Coup de sifflet final au statut d’hébergeur de l’exploitant du site rojadirecta.me

Type

Propriété intellectuelle / Nouvelles technologies / Communication

Date de publication

10 juin 2015

La frontière entre les activités d’éditeur et d’hébergeur de sites Internet est parfois poreuse.

C’est ce qui ressort notamment du jugement rendu par le Tribunal de Grande Instance de Paris le 19 mars 2015 qualifiant la société PUERTO 80 d’éditrice du site rojadirecta.me, lui refusant ainsi le statut d’hébergeur.

La question du statut d’éditeur ou d’hébergeur est d’autant plus essentielle qu’elle est à la base de la mise en jeu des responsabilités des exploitants de sites Internet telle que prévue par l’article 6 de la loi n° 2004-575 du 21 juin 2004 pour la confiance dans l’économie numérique dite LCEN.

En effet, alors que l’éditeur d’un site Internet est responsable de tout contenu qui y est publié, la responsabilité « allégée » de l’hébergeur est subordonnée à la preuve que ce dernier avait « effectivement connaissance [du] caractère illicite » du contenu hébergé ou que, ayant eu connaissance de ce caractère illicite, il n’a pas « agi promptement pour retirer ces données ou en rendre l’accès impossible ».

En l’espèce, le site rojadirecta.me proposait des liens hypertextes permettant d’accéder à la diffusion gratuite de compétitions sportives sans en détenir les droits d’exploitation.

La Ligue de Football Professionnelle, ayant concédé à titre exclusif les droits d’exploitation audiovisuelle en direct des championnats de football à certaines chaînes de télévision, a assigné la société PUERTO 80 afin de voir ordonner la suppression des liens hypertextes publiés sur son site Internet.
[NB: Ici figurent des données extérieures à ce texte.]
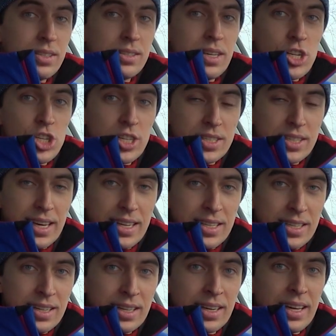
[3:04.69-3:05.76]
they're just
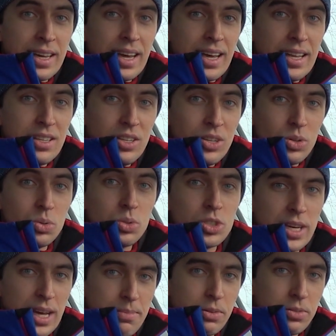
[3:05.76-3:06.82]
getting a new
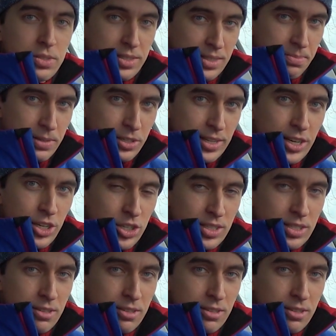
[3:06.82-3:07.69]
type of transportation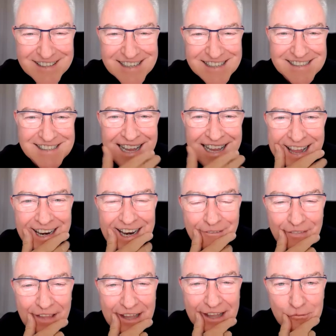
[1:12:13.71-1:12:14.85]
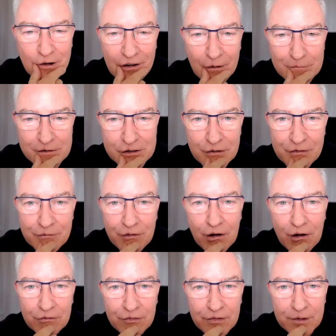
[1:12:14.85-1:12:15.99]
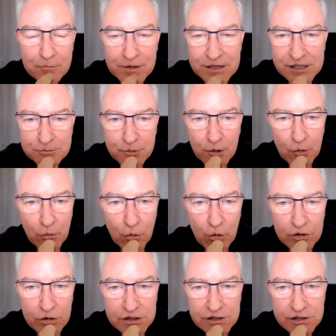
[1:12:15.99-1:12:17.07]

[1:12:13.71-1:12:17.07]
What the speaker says: just love them. That's why I got myself involved in the Business Book Awards.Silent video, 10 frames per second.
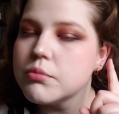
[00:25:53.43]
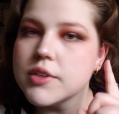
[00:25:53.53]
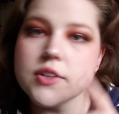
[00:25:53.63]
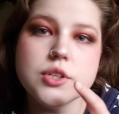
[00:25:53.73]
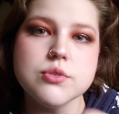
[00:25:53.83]

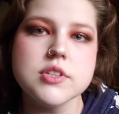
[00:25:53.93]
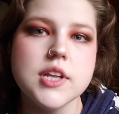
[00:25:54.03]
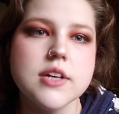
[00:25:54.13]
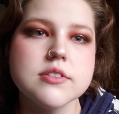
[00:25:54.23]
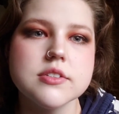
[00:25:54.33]
if I used
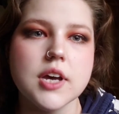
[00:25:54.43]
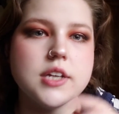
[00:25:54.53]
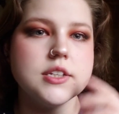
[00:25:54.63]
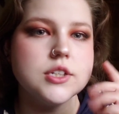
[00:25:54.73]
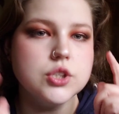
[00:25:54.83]
less.
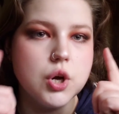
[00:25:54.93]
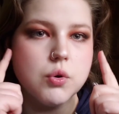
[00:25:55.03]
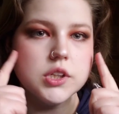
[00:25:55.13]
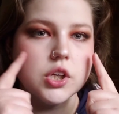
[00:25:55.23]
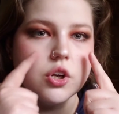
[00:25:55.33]
I did go
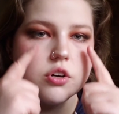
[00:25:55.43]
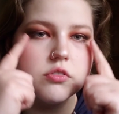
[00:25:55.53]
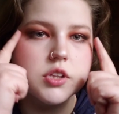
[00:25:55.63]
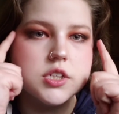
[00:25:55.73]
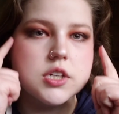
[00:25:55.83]
a little
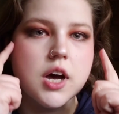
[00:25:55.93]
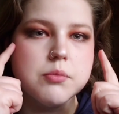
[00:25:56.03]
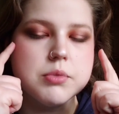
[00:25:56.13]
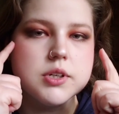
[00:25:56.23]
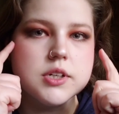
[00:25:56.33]
over the
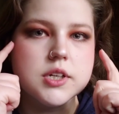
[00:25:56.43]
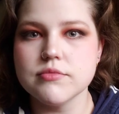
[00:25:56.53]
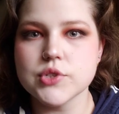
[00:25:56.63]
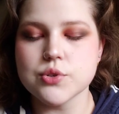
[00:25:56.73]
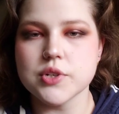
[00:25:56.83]
top,
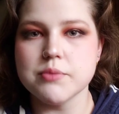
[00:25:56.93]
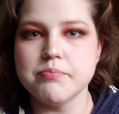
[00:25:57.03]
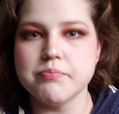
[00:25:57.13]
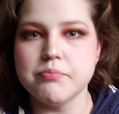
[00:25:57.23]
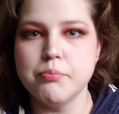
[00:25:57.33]
sort of
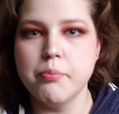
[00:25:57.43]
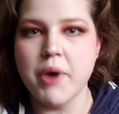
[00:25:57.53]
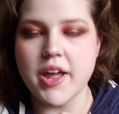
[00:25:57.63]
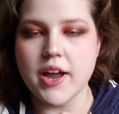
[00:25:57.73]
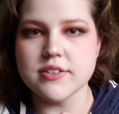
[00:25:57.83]

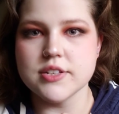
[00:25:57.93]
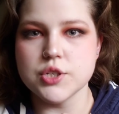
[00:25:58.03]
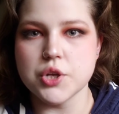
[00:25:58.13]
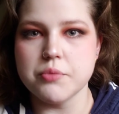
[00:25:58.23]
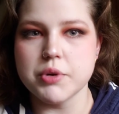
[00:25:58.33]
by
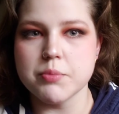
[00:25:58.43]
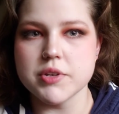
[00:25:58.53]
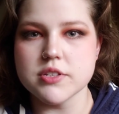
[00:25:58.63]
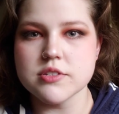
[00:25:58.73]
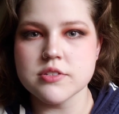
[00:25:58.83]
accident on
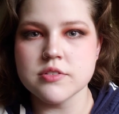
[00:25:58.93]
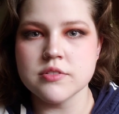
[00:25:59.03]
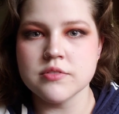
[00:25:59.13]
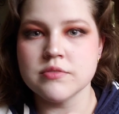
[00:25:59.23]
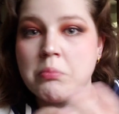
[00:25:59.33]
purpose.
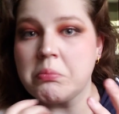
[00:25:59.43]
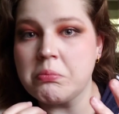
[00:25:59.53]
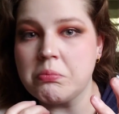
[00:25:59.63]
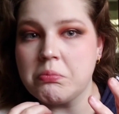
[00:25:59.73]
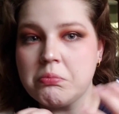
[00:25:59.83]

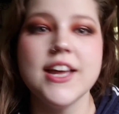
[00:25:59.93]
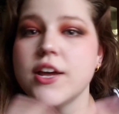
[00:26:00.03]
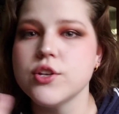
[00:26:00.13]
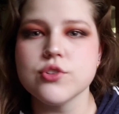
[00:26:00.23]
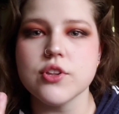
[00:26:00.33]

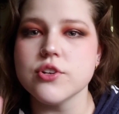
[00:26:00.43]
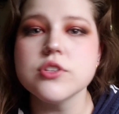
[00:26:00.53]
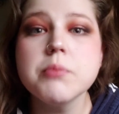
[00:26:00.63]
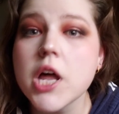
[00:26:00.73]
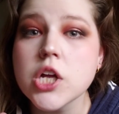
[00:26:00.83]
So
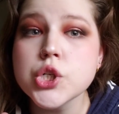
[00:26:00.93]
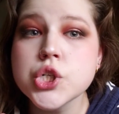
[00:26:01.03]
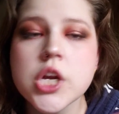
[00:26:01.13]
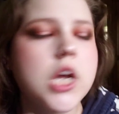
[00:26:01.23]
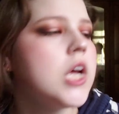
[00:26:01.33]
there's the
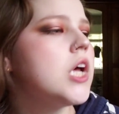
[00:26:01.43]
blush.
Cette dernière sollicitait le bénéfice du régime de responsabilité allégée accordé aux hébergeurs par la LCEN.

L’article 6.I.2 de la LCEN définit l’activité d’hébergeur comme le fait d’assurer « même à titre gratuit, pour mise à disposition du public par des services de communication au public en ligne, le stockage de signaux, d’écrits, d’images, de sons ou de messages de toute nature fournis par des destinataires de ces services ».

Le Tribunal en déduit, a contrario, que l’activité d’éditeur « se définit par une “maîtrise éditoriale” sur les contenus, la mise à disposition d’un contenu original ».

Les contours de la notion de « maîtrise éditoriale » sont définis, au cas par cas, par les juges du fond.

En l’espèce, la maîtrise éditoriale et le contrôle exercés par la société PUERTO 80 sont caractérisés par le fait qu’elle « répertorie, stocke, organise et propose, avec une présentation pertinente, à la fois chronologique et par types de sport, alliée à un moteur de recherche, des liens supposés envoyés par des tiers et permettant de voir en direct des matches sportifs d’actualité. ».

Au contraire, la partie « forum » du site rojadirecta.me correspond à la définition d’hébergeur « en ce qu’il se borne à répertorier des liens renvoyant à des vidéos de courte durée adressées par des internautes (résumés de matchs) ».

C’est ainsi que le Tribunal a jugé que :

« En conclusion, si techniquement “rojadirecta” se présente sous l’apparence d’un hébergeur, au-delà de cet aspect technique, dont relève accessoirement son “forum”, elle organise en fait sciemment, intentionnellement et à titre principal une sélection, un choix éditorial sur un thème précis, à savoir des compétitions sportives d’actualité dans des domaines ciblés mis à jour en permanence, avec un agenda horaire et un moteur de recherche adéquat, permettant à tout public d’accéder facilement et gratuitement à des contenus protégés réservés à un public restreint d’abonnés, à savoir des compétitions de la ligue en cours, en direct et en intégralité. ».